Omit each picture as you copy the entries exactly.

* _Data records_:
..........
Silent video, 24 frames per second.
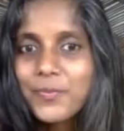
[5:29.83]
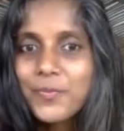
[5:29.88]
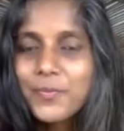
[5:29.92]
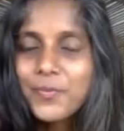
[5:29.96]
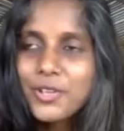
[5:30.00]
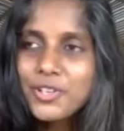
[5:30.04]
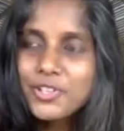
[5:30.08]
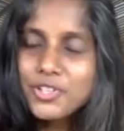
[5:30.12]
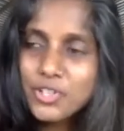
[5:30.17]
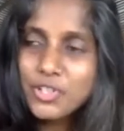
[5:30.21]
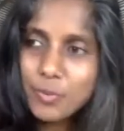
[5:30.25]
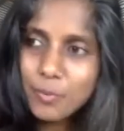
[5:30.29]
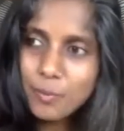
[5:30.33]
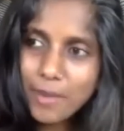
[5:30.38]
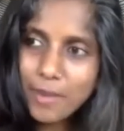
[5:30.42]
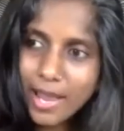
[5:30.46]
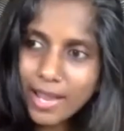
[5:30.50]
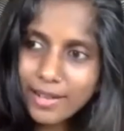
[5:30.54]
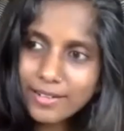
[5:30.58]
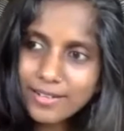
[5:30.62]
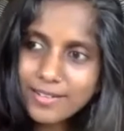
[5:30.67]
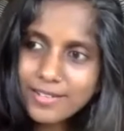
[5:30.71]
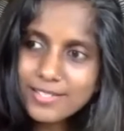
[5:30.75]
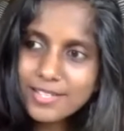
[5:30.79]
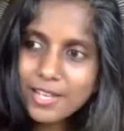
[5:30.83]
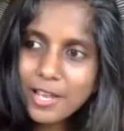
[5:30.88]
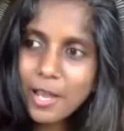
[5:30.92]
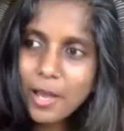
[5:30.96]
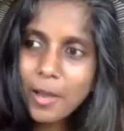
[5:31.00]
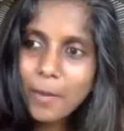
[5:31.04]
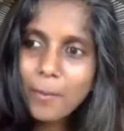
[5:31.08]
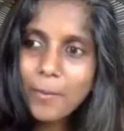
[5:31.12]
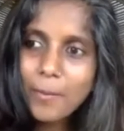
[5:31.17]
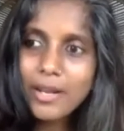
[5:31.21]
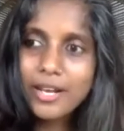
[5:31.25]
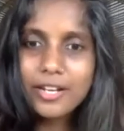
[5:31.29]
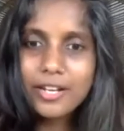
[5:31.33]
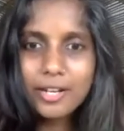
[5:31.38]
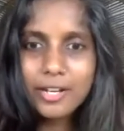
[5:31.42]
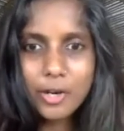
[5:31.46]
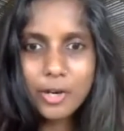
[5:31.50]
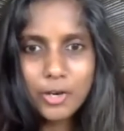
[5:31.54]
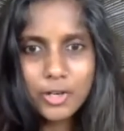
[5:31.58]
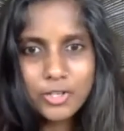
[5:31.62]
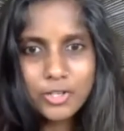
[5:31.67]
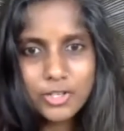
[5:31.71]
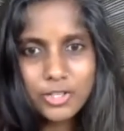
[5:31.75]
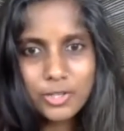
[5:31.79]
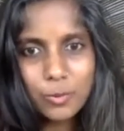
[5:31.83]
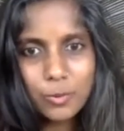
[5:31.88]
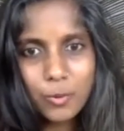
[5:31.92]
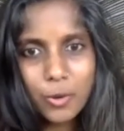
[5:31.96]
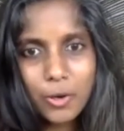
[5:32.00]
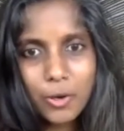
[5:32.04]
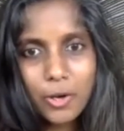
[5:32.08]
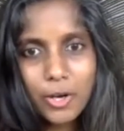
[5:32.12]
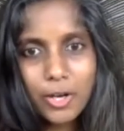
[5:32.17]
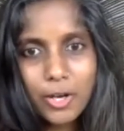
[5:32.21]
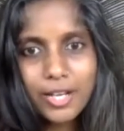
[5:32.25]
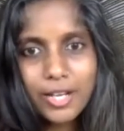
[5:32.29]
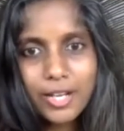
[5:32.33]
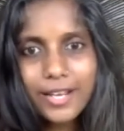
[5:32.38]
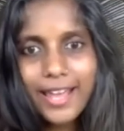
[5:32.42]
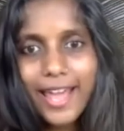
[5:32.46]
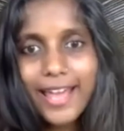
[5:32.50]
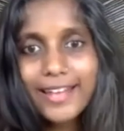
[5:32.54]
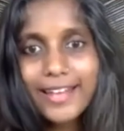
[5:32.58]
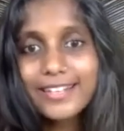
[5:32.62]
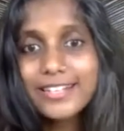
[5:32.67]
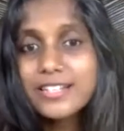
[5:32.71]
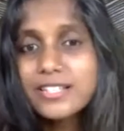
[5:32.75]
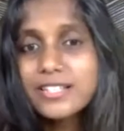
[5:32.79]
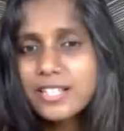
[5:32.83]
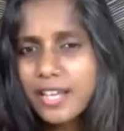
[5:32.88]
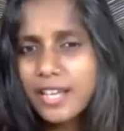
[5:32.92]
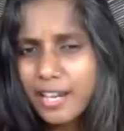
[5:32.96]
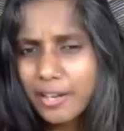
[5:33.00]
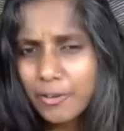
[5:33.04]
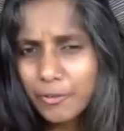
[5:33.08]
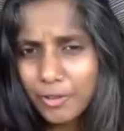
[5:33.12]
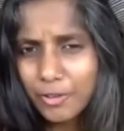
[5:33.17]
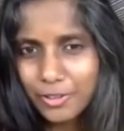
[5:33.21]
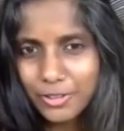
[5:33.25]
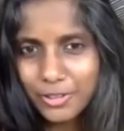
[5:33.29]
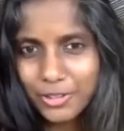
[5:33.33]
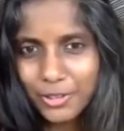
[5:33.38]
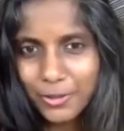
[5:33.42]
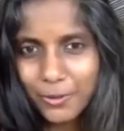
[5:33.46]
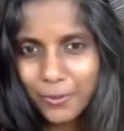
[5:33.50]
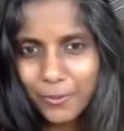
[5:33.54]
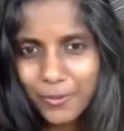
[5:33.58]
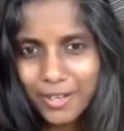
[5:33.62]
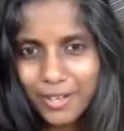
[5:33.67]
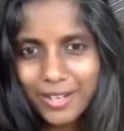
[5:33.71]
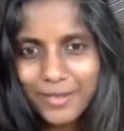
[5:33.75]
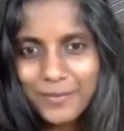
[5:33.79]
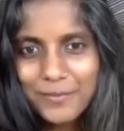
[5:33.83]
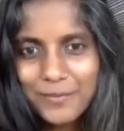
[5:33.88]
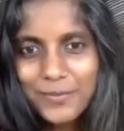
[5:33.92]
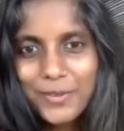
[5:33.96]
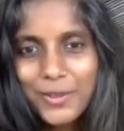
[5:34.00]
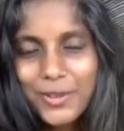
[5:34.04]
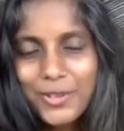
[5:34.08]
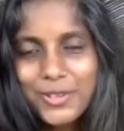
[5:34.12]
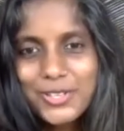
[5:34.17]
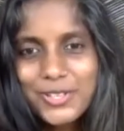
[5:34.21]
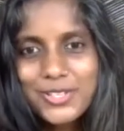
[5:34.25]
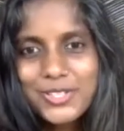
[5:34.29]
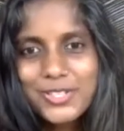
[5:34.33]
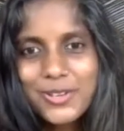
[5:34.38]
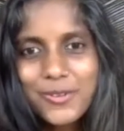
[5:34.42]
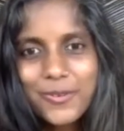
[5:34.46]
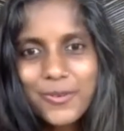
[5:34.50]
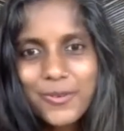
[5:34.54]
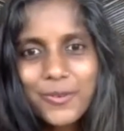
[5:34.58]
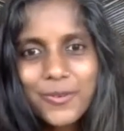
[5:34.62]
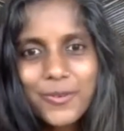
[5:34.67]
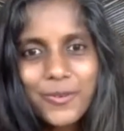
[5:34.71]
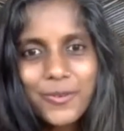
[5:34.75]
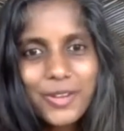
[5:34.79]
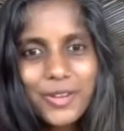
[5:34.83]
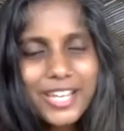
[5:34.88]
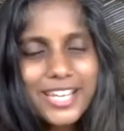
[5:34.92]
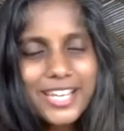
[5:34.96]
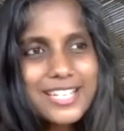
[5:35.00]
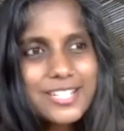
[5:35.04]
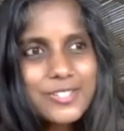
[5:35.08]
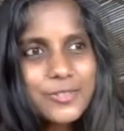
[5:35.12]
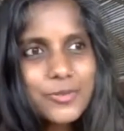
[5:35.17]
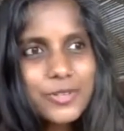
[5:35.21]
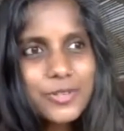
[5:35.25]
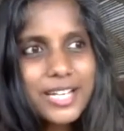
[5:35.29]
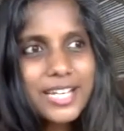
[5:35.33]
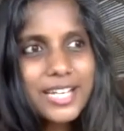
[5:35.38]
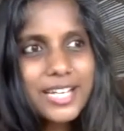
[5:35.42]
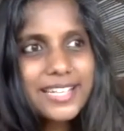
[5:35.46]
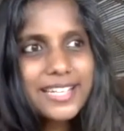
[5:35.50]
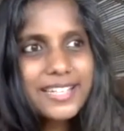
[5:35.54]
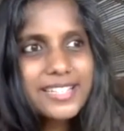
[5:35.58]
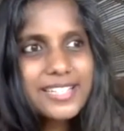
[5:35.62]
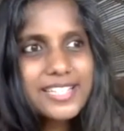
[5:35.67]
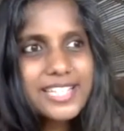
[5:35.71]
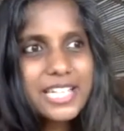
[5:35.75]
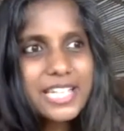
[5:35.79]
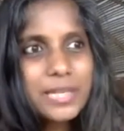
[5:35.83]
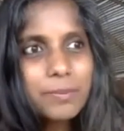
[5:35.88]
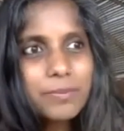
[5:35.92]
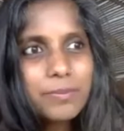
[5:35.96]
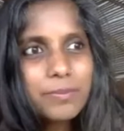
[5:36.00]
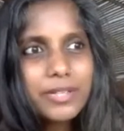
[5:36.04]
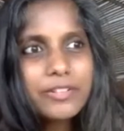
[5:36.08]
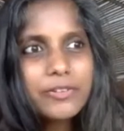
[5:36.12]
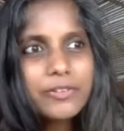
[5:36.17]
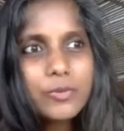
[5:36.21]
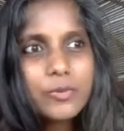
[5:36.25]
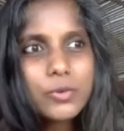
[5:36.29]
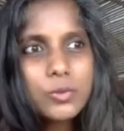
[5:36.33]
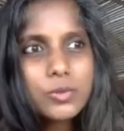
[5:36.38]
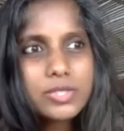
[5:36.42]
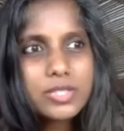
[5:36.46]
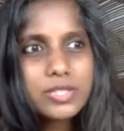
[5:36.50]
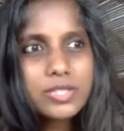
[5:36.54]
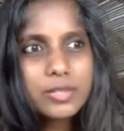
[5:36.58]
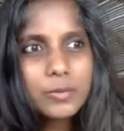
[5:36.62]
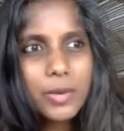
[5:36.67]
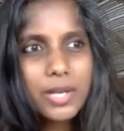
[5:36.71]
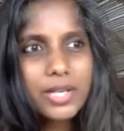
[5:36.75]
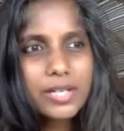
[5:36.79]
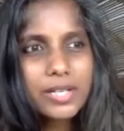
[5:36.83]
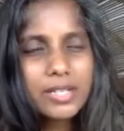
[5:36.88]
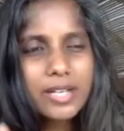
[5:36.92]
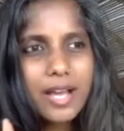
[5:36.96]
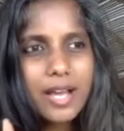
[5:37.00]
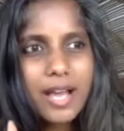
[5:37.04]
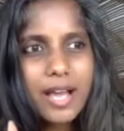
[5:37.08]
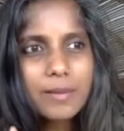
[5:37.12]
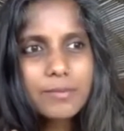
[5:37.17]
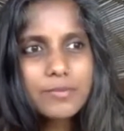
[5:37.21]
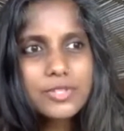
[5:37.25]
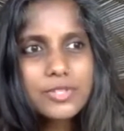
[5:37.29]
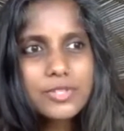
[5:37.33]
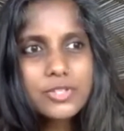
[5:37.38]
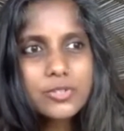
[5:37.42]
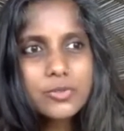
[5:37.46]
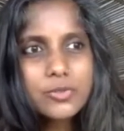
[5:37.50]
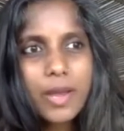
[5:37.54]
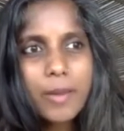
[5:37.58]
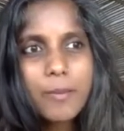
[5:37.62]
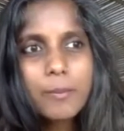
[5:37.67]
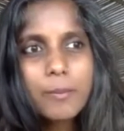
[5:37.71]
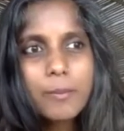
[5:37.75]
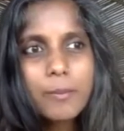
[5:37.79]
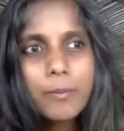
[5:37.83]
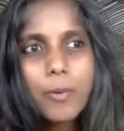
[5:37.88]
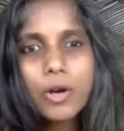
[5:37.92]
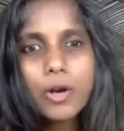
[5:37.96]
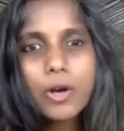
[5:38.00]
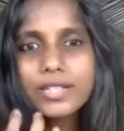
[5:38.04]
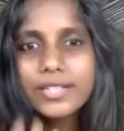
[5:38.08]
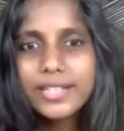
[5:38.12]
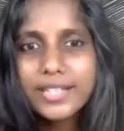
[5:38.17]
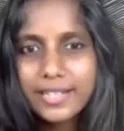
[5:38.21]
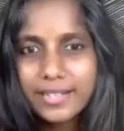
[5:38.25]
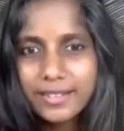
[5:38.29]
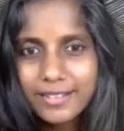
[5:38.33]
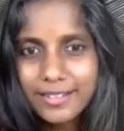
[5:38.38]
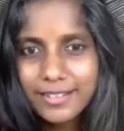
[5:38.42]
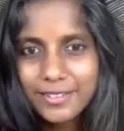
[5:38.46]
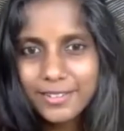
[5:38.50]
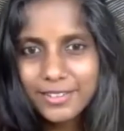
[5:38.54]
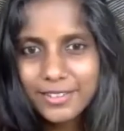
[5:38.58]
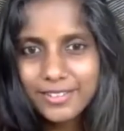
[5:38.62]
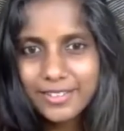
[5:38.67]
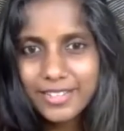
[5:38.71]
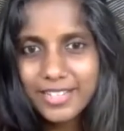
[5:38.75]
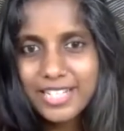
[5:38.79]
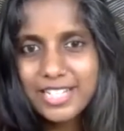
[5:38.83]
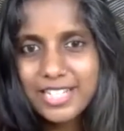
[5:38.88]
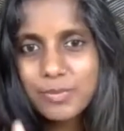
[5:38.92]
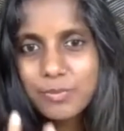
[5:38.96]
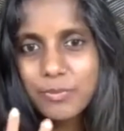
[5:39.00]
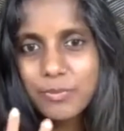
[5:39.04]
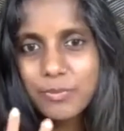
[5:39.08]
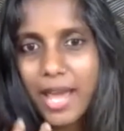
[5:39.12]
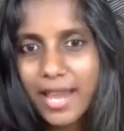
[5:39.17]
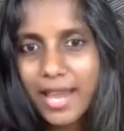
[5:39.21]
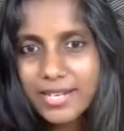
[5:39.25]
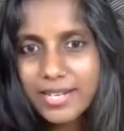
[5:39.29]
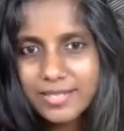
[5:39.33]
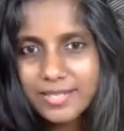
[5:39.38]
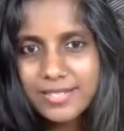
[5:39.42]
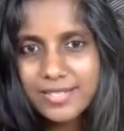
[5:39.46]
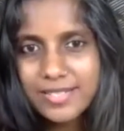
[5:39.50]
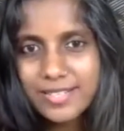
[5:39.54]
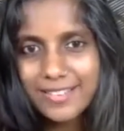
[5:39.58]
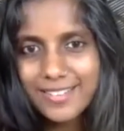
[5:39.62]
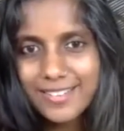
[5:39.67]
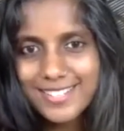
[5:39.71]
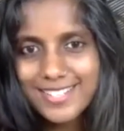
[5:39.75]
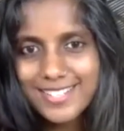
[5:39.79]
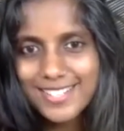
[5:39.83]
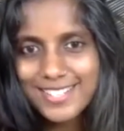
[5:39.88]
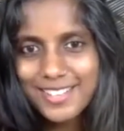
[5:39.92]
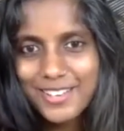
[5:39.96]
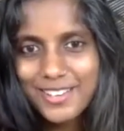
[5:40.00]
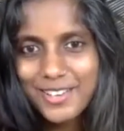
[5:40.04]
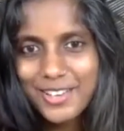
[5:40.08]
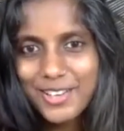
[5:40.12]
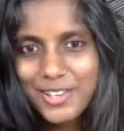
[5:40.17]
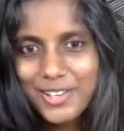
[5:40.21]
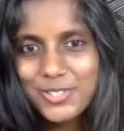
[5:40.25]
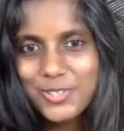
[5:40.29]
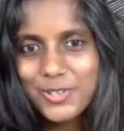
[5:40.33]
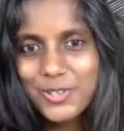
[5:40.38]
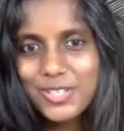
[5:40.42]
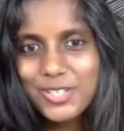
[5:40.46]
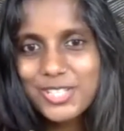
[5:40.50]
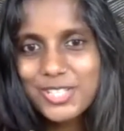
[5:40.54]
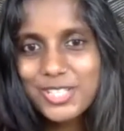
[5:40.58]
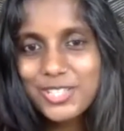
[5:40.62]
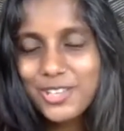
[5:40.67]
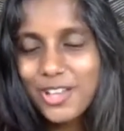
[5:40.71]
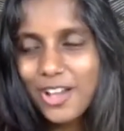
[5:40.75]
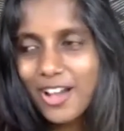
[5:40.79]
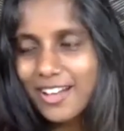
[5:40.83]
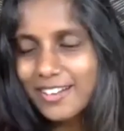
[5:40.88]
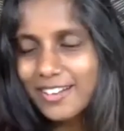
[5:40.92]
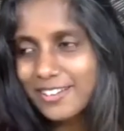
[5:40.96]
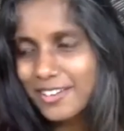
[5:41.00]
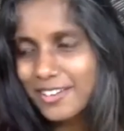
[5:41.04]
shamanism, and energy work, and integral theory. So he's really deeply rooted when it comes to embodying these practices. So it's not.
..........
* _Written solution_:
Silent video, 24 frames per second.
[5:29.83]
[5:29.88]
[5:29.92]
[5:29.96]
[5:30.00]
[5:30.04]
[5:30.08]
[5:30.12]
[5:30.17]
[5:30.21]
[5:30.25]
[5:30.29]
[5:30.33]
[5:30.38]
[5:30.42]
[5:30.46]
[5:30.50]
[5:30.54]
[5:30.58]
[5:30.62]
[5:30.67]
[5:30.71]
[5:30.75]
[5:30.79]
[5:30.83]
[5:30.88]
[5:30.92]
[5:30.96]
[5:31.00]
[5:31.04]
[5:31.08]
[5:31.12]
[5:31.17]
[5:31.21]
[5:31.25]
[5:31.29]
[5:31.33]
[5:31.38]
[5:31.42]
[5:31.46]
[5:31.50]
[5:31.54]
[5:31.58]
[5:31.62]
[5:31.67]
[5:31.71]
[5:31.75]
[5:31.79]
[5:31.83]
[5:31.88]
[5:31.92]
[5:31.96]
[5:32.00]
[5:32.04]
[5:32.08]
[5:32.12]
[5:32.17]
[5:32.21]
[5:32.25]
[5:32.29]
[5:32.33]
[5:32.38]
[5:32.42]
[5:32.46]
[5:32.50]
[5:32.54]
[5:32.58]
[5:32.62]
[5:32.67]
[5:32.71]
[5:32.75]
[5:32.79]
[5:32.83]
[5:32.88]
[5:32.92]
[5:32.96]
[5:33.00]
[5:33.04]
[5:33.08]
[5:33.12]
[5:33.17]
[5:33.21]
[5:33.25]
[5:33.29]
[5:33.33]
[5:33.38]
[5:33.42]
[5:33.46]
[5:33.50]
[5:33.54]
[5:33.58]
[5:33.62]
[5:33.67]
[5:33.71]
[5:33.75]
[5:33.79]
[5:33.83]
[5:33.88]
[5:33.92]
[5:33.96]
[5:34.00]
[5:34.04]
[5:34.08]
[5:34.12]
[5:34.17]
[5:34.21]
[5:34.25]
[5:34.29]
[5:34.33]
[5:34.38]
[5:34.42]
[5:34.46]
[5:34.50]
[5:34.54]
[5:34.58]
[5:34.62]
[5:34.67]
[5:34.71]
[5:34.75]
[5:34.79]
[5:34.83]
[5:34.88]
[5:34.92]
[5:34.96]
[5:35.00]
[5:35.04]
[5:35.08]
[5:35.12]
[5:35.17]
[5:35.21]
[5:35.25]
[5:35.29]
[5:35.33]
[5:35.38]
[5:35.42]
[5:35.46]
[5:35.50]
[5:35.54]
[5:35.58]
[5:35.62]
[5:35.67]
[5:35.71]
[5:35.75]
[5:35.79]
[5:35.83]
[5:35.88]
[5:35.92]
[5:35.96]
[5:36.00]
[5:36.04]
[5:36.08]
[5:36.12]
[5:36.17]
[5:36.21]
[5:36.25]
[5:36.29]
[5:36.33]
[5:36.38]
[5:36.42]
[5:36.46]
[5:36.50]
[5:36.54]
[5:36.58]
[5:36.62]
[5:36.67]
[5:36.71]
[5:36.75]
[5:36.79]
[5:36.83]
[5:36.88]
[5:36.92]
[5:36.96]
[5:37.00]
[5:37.04]
[5:37.08]
[5:37.12]
[5:37.17]
[5:37.21]
[5:37.25]
[5:37.29]
[5:37.33]
[5:37.38]
[5:37.42]
[5:37.46]
[5:37.50]
[5:37.54]
[5:37.58]
[5:37.62]
[5:37.67]
[5:37.71]
[5:37.75]
[5:37.79]
[5:37.83]
[5:37.88]
[5:37.92]
[5:37.96]
[5:38.00]
[5:38.04]
[5:38.08]
[5:38.12]
[5:38.17]
[5:38.21]
[5:38.25]
[5:38.29]
[5:38.33]
[5:38.38]
[5:38.42]
[5:38.46]
[5:38.50]
[5:38.54]
[5:38.58]
[5:38.62]
[5:38.67]
[5:38.71]
[5:38.75]
[5:38.79]
[5:38.83]
[5:38.88]
[5:38.92]
[5:38.96]
[5:39.00]
[5:39.04]
[5:39.08]
[5:39.12]
[5:39.17]
[5:39.21]
[5:39.25]
[5:39.29]
[5:39.33]
[5:39.38]
[5:39.42]
[5:39.46]
[5:39.50]
[5:39.54]
[5:39.58]
[5:39.62]
[5:39.67]
[5:39.71]
[5:39.75]
[5:39.79]
[5:39.83]
[5:39.88]
[5:39.92]
[5:39.96]
[5:40.00]
[5:40.04]
[5:40.08]
[5:40.12]
[5:40.17]
[5:40.21]
[5:40.25]
[5:40.29]
[5:40.33]
[5:40.38]
[5:40.42]
[5:40.46]
[5:40.50]
[5:40.54]
[5:40.58]
[5:40.62]
[5:40.67]
[5:40.71]
[5:40.75]
[5:40.79]
[5:40.83]
[5:40.88]
[5:40.92]
[5:40.96]
[5:41.00]
[5:41.04]
shamanism, and energy work, and integral theory. So he's really deeply rooted when it comes to embodying these practices. So it's not.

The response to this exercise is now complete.